I totally hear you with the hugging thing. Last night was opening night of Medea, and we were all sitting around in the green room for our pre show meeting. I looked around and realized that everyone was either in someone's lap or leaning on someone or holding someone else's hand. I love that closeness in theater :)
*g* I'm doing the final scene for my Voice class. We're working on period styles using the Lessac system. I thought about you when we picked it.
And yeah, theatre people have a very different definition of "personal bubble." I think dancers do too. I have a lot of dance experience, and you quickly get over any "don't touch me THERE!" issues in dance. A common phrase for us is "put your hands where they need to go in order to do this lift. Don't worry about it."
OMG it was AMAZING!!! It was everything I hoped for in my first leading role. All of the performances were great, and I got nominated for the Irene Ryan competition at ACTF in January :)
I hope your final scene goes well :) I can't wait for the next update of "To Conceal a Fox"!
Q: Are you right-handed or left-handed? A: Right handed, though I'm fairly decent at using my left hand as well. I broke my right wrist once which forced me to become ambidexterious.

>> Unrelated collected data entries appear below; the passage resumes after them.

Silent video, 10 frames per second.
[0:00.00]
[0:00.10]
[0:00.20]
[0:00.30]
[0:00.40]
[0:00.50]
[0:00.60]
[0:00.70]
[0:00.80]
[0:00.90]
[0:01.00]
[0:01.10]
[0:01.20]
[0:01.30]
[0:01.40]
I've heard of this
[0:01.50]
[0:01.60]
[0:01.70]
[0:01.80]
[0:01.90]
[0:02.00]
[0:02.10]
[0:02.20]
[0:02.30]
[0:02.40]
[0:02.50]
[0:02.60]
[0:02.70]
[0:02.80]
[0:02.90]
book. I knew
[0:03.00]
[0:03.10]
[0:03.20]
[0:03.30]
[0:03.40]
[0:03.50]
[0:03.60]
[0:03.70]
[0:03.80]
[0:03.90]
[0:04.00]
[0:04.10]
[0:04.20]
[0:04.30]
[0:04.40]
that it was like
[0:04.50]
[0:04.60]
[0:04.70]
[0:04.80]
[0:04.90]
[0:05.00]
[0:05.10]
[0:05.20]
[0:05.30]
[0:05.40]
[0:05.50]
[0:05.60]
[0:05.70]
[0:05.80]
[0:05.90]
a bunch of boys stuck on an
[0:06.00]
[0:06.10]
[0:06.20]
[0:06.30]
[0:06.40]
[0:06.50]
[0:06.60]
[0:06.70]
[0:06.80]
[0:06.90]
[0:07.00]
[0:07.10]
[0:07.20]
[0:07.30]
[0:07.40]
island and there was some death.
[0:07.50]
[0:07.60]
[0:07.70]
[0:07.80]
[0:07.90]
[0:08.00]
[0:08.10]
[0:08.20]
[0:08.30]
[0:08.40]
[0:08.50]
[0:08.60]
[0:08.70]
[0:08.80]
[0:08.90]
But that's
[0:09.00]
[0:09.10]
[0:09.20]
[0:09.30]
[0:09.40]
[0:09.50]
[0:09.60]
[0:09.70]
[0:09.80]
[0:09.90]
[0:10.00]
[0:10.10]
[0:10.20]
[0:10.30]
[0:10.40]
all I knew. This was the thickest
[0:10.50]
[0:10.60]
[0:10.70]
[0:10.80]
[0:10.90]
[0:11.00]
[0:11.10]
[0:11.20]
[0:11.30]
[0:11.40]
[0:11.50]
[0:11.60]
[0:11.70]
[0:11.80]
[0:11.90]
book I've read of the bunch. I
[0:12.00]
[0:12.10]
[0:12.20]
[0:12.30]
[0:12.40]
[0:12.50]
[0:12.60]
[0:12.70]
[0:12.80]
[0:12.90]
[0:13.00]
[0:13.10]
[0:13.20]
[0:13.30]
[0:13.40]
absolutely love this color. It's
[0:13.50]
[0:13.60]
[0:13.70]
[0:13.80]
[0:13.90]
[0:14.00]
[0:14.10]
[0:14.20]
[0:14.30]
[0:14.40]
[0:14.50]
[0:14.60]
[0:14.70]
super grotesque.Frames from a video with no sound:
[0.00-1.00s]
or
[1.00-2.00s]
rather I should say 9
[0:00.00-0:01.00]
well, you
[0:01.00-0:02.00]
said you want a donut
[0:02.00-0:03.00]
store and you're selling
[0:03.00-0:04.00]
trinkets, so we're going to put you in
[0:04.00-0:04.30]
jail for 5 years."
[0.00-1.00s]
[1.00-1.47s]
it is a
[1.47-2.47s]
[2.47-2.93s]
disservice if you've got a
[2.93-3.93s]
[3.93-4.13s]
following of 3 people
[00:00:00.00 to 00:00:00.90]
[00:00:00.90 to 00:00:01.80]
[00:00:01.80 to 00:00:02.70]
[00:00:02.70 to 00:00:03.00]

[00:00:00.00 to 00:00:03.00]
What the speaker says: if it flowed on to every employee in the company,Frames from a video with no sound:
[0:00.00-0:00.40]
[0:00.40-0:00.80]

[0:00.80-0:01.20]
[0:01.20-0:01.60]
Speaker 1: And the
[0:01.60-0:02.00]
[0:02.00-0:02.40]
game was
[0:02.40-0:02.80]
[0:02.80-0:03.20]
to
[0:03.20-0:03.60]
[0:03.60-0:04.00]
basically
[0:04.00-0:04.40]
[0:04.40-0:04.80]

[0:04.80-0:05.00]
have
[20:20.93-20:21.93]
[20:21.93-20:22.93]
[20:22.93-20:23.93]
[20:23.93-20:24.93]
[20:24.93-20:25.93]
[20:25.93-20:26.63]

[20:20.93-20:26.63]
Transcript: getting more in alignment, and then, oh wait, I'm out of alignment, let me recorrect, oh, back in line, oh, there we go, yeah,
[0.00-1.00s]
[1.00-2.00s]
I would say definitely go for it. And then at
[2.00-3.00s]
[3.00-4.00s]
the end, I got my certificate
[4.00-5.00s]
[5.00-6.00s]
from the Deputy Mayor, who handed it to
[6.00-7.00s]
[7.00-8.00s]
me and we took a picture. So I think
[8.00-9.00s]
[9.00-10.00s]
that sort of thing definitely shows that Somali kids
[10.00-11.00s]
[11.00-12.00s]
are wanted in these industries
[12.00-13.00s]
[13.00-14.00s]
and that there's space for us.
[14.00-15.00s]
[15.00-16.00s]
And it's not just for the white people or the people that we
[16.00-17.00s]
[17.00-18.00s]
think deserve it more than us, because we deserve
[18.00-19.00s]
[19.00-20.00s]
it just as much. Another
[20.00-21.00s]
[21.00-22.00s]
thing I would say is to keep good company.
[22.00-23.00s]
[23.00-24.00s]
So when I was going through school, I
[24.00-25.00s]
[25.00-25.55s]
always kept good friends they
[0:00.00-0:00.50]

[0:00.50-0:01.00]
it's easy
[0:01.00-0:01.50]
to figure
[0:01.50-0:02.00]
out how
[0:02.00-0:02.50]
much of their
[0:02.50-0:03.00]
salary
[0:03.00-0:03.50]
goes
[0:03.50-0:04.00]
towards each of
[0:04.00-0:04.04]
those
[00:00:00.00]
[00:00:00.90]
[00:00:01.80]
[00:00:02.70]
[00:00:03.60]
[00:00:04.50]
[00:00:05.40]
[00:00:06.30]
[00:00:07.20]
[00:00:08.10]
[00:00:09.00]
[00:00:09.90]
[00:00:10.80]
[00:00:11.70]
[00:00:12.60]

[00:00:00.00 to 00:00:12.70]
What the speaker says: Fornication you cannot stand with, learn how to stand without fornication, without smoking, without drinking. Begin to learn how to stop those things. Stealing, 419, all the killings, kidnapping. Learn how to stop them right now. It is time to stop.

Same thing happened to me! My right hand got operated, so I could only use my left! It looked so horrible before, but it's okay now. I'm glad that it adapted with use. Isn't it funny how that can happen?
Q: Are you a friendly person? A: I'm friendly, but I'm trying to cut back on being everyones best friend. There was a time when I was incredibly nice to EVERYONE and all it got me was stalkers. Now I'm POLITE to everyone, and only incredibly nice to my friends.
I hear you on the stalker thing! You just can't be too friendly anymore! It's like, you look at a new person and then you haveto wonder, 'friend or stalker/foe?'
My right wrist got really crunched up in an auto accident and it took a long time to heal. After a few weeks of being a lefty people kept telling me "good thing your right wrist is the one that's broken, since you're left handed!" Apparently a lot of people who have a dominant hand injury, never bother to use the non-dominant hand. That would drive me crazy! I'm not a big fan of asking people to do things for me, so I figured out every single thing I could do on my own. I can put on pantyhose with one hand. I can tie my shoes. I can open my child-proof pill bottles. I can write. Only thing that was really hard was curling my hair (I was in a show at the time). I had to have help for that. :(
And yeah, I've gotten wicked burned by being too friendly. Apparently you don't want to exude the "lets be best friends!" aura. Aiming for "lets be aquaintences and see how that goes!" is a much safer route.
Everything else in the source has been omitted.